• **Provided material**
____________

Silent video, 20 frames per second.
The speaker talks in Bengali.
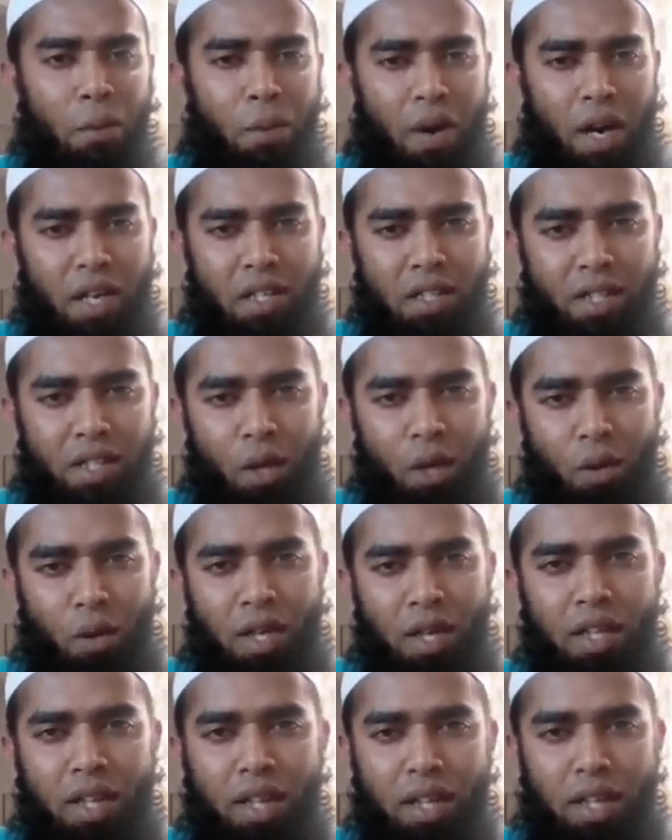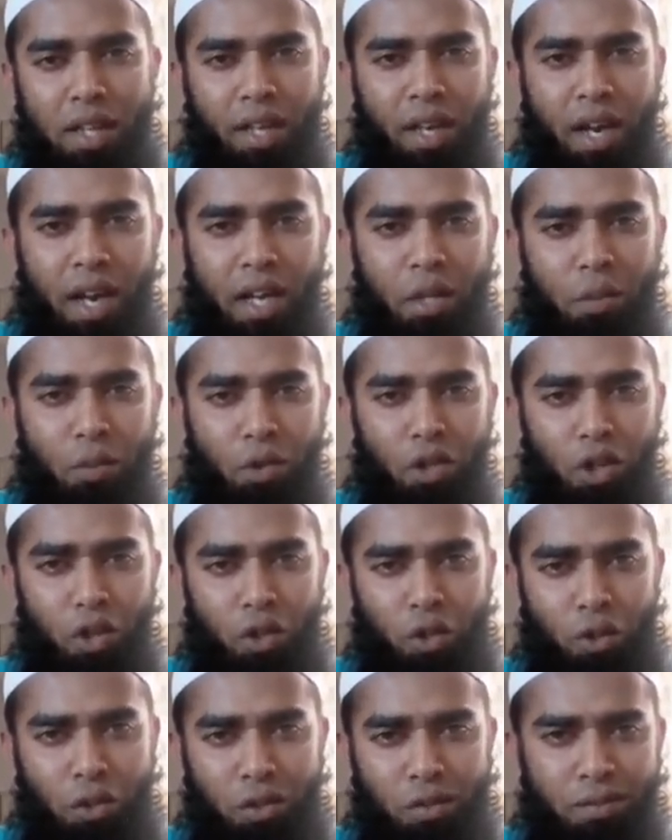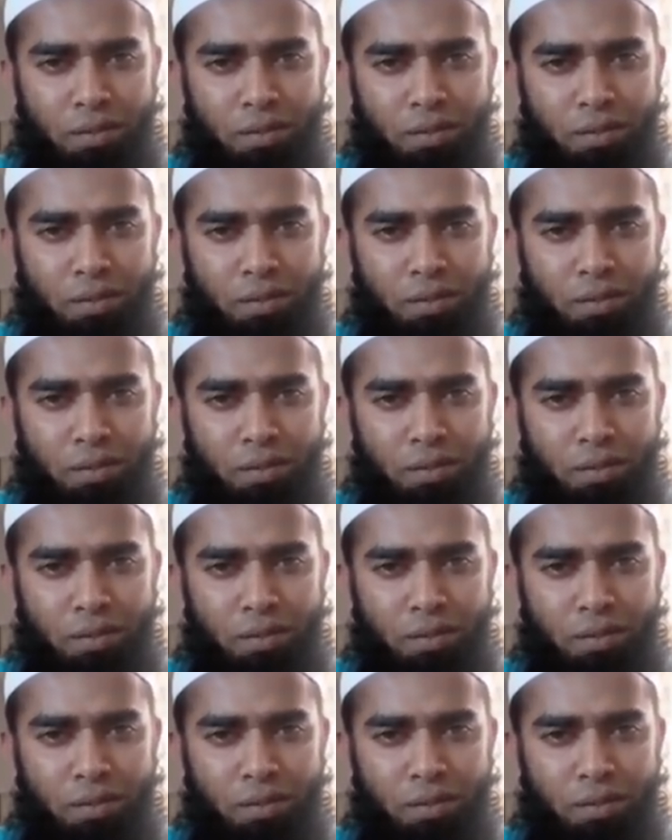পাঁচ জানুয়ারি থেকে আজ পর্যন্ত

____________

• **Work item**
Only the pictures stay behind; everything else in the data above is to be retyped exactly.

• **Response**
Silent video, 20 frames per second.
The speaker talks in Bengali.
পাঁচ জানুয়ারি থেকে আজ পর্যন্ত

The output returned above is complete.